Start of Entries supplied
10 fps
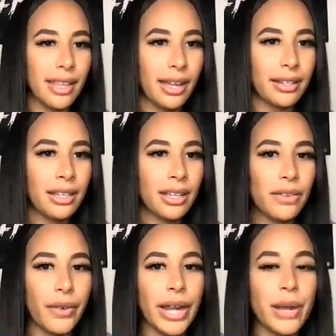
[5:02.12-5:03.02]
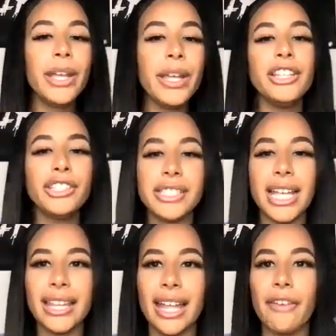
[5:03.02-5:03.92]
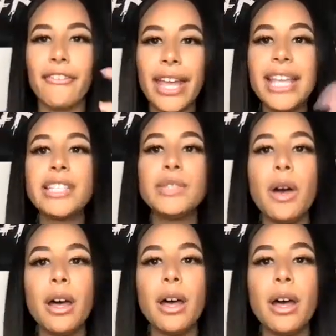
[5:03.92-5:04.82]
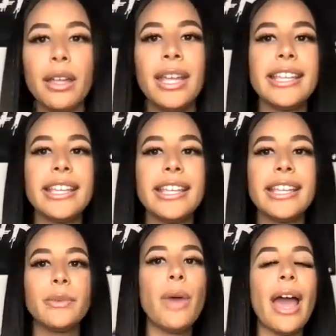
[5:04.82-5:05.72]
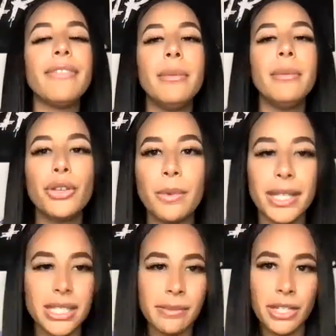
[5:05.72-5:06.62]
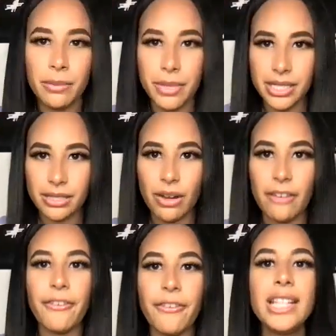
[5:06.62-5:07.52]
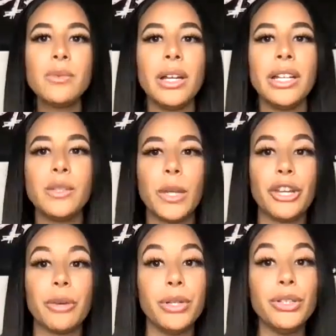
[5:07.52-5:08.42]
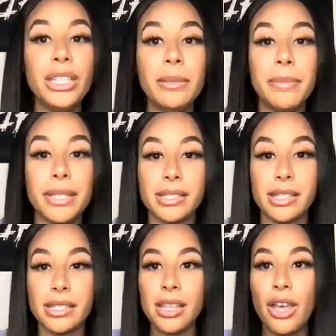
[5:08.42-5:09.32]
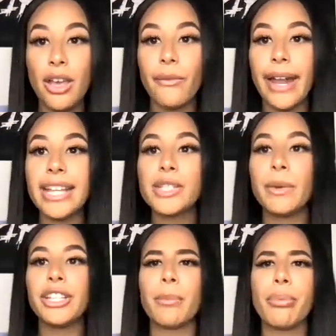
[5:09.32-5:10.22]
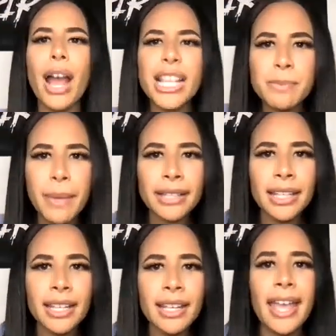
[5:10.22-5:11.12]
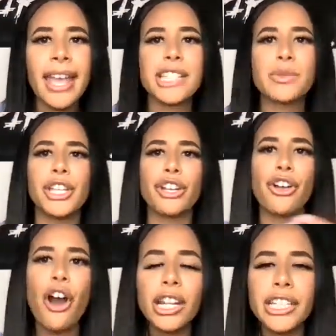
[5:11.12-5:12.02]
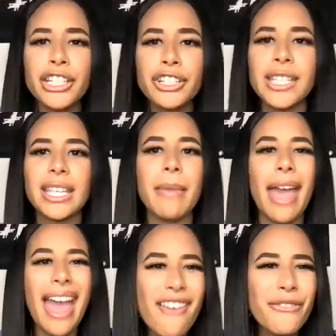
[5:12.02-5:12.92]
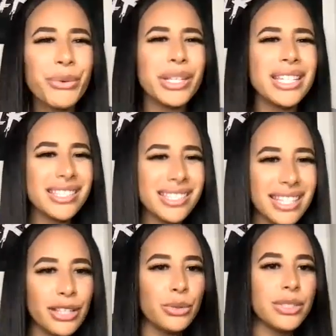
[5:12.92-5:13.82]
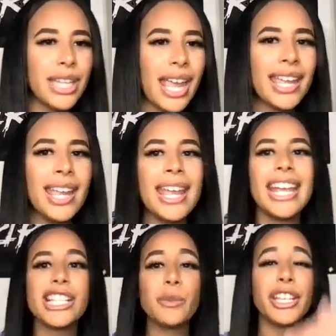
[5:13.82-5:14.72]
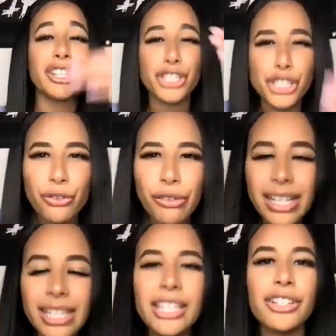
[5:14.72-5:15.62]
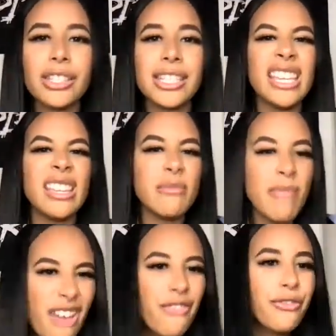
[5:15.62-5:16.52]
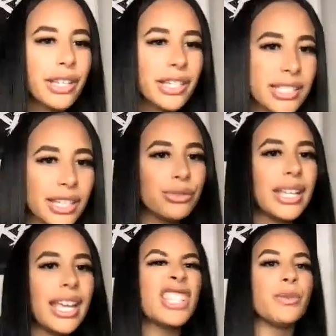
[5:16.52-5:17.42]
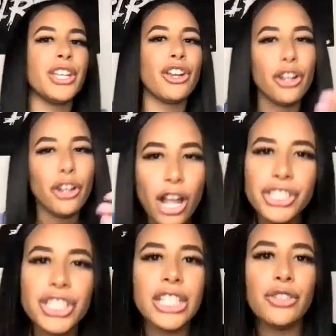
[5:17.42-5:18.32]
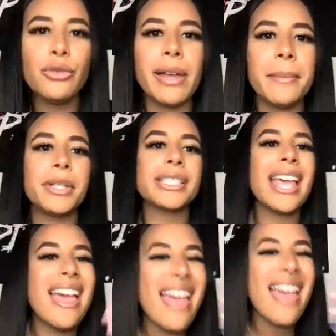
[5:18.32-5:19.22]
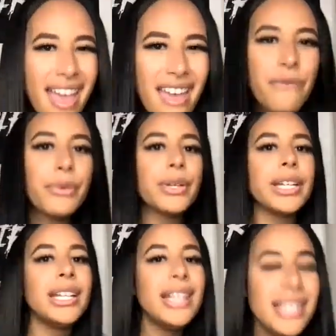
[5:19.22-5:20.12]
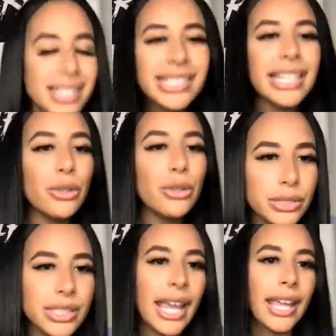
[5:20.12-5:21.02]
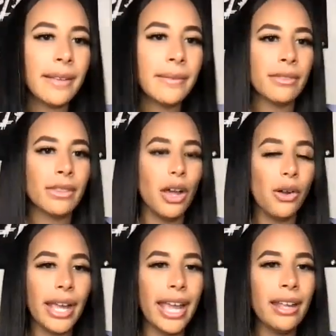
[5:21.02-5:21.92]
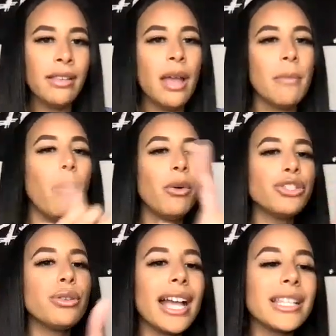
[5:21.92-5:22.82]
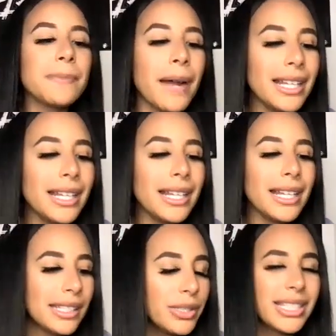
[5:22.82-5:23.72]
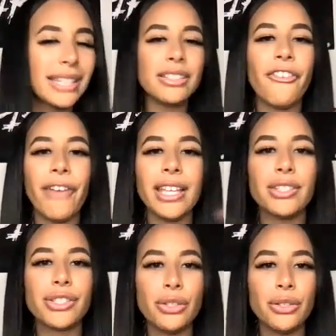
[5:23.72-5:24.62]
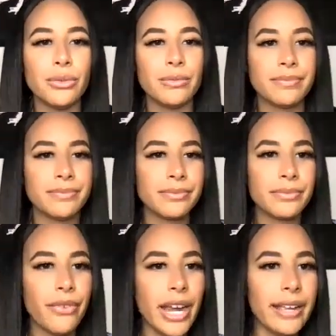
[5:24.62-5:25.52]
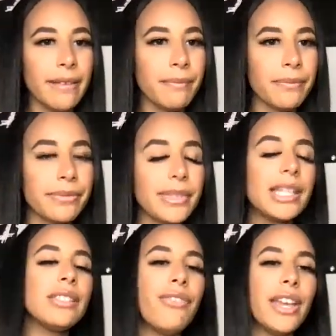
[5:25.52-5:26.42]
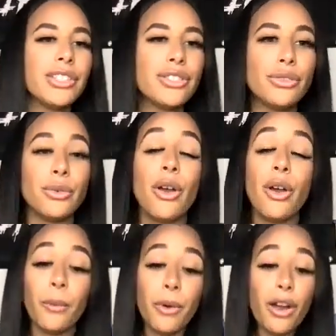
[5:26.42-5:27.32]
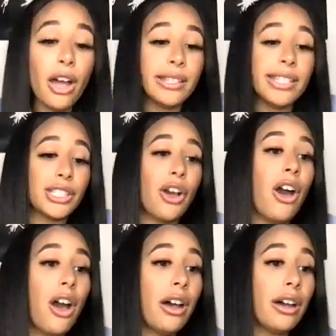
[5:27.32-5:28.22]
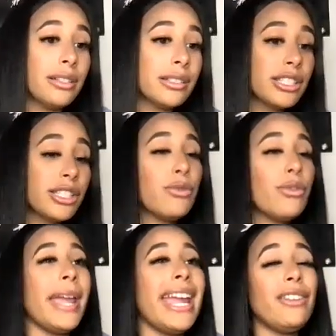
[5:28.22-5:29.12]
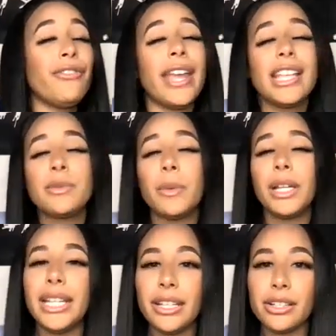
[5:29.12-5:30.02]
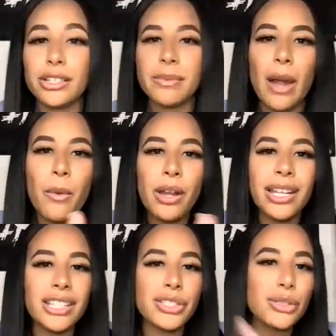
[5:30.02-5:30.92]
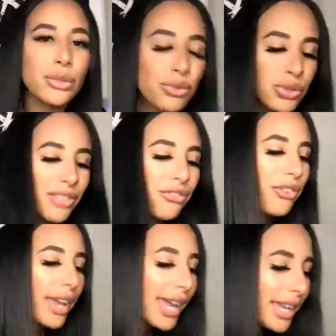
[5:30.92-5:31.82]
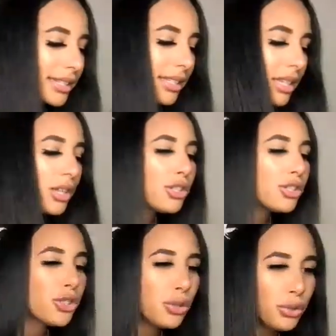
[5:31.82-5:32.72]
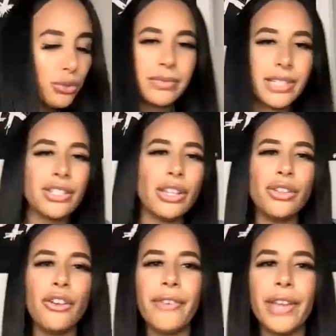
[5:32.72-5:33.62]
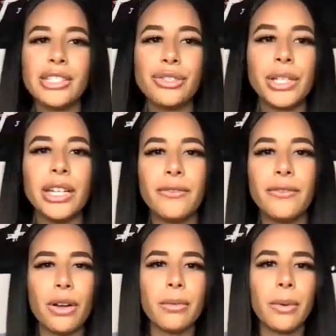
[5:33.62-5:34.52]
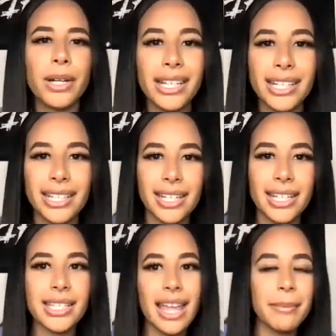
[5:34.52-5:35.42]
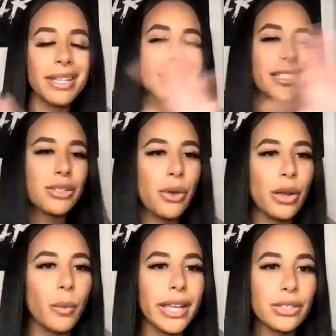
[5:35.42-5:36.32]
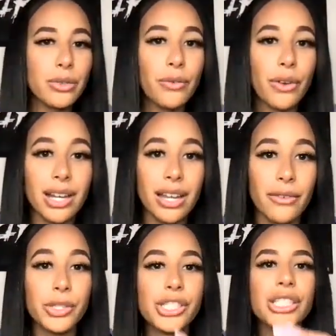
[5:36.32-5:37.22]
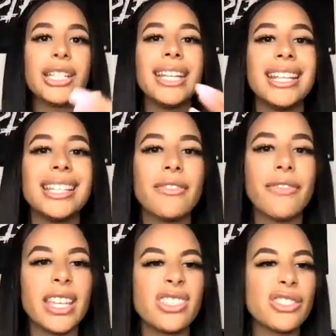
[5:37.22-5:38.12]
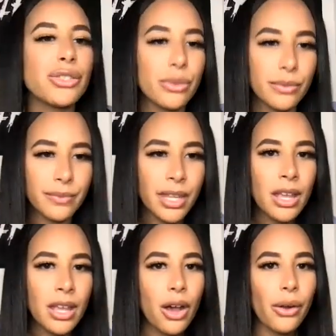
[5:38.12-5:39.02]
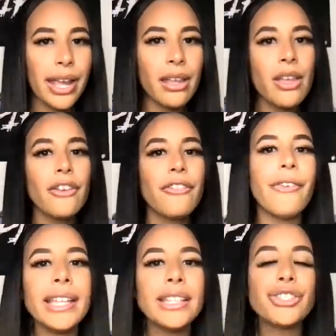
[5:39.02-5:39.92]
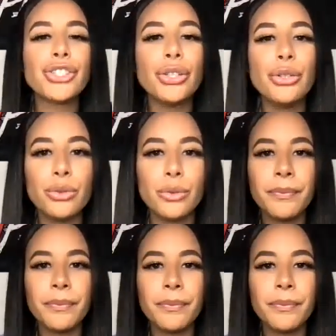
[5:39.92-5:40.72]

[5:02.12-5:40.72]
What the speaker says: that. right? We understand that phase one is when you have the most momentum in your business, right? Phase one is when you're building the business, right? It's when you're prospecting. It's when you're calling your team every single day. It's when you're training your team every single day. It's when you're launching new members every single day, okay? But what you guys probably didn't know is that there's a phase two, right? There's a phase two. We're on this call to remain phase one leaders, but I want to introduce you to phase two. There's also phase 3 and 4, but we're not going to get into that because that's going way too far left. We're just going to get into phase 2. Okay. Phase 2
End of Entries supplied
#### Task description:
Now repeat exactly the lines from the one with "[5:12.92-5:13.82]" through the end of the listing above, both included, omitting all pictures.

#### Written response:
[5:12.92-5:13.82]
[5:13.82-5:14.72]
[5:14.72-5:15.62]
[5:15.62-5:16.52]
[5:16.52-5:17.42]
[5:17.42-5:18.32]
[5:18.32-5:19.22]
[5:19.22-5:20.12]
[5:20.12-5:21.02]
[5:21.02-5:21.92]
[5:21.92-5:22.82]
[5:22.82-5:23.72]
[5:23.72-5:24.62]
[5:24.62-5:25.52]
[5:25.52-5:26.42]
[5:26.42-5:27.32]
[5:27.32-5:28.22]
[5:28.22-5:29.12]
[5:29.12-5:30.02]
[5:30.02-5:30.92]
[5:30.92-5:31.82]
[5:31.82-5:32.72]
[5:32.72-5:33.62]
[5:33.62-5:34.52]
[5:34.52-5:35.42]
[5:35.42-5:36.32]
[5:36.32-5:37.22]
[5:37.22-5:38.12]
[5:38.12-5:39.02]
[5:39.02-5:39.92]
[5:39.92-5:40.72]

[5:02.12-5:40.72]
What the speaker says: that. right? We understand that phase one is when you have the most momentum in your business, right? Phase one is when you're building the business, right? It's when you're prospecting. It's when you're calling your team every single day. It's when you're training your team every single day. It's when you're launching new members every single day, okay? But what you guys probably didn't know is that there's a phase two, right? There's a phase two. We're on this call to remain phase one leaders, but I want to introduce you to phase two. There's also phase 3 and 4, but we're not going to get into that because that's going way too far left. We're just going to get into phase 2. Okay. Phase 2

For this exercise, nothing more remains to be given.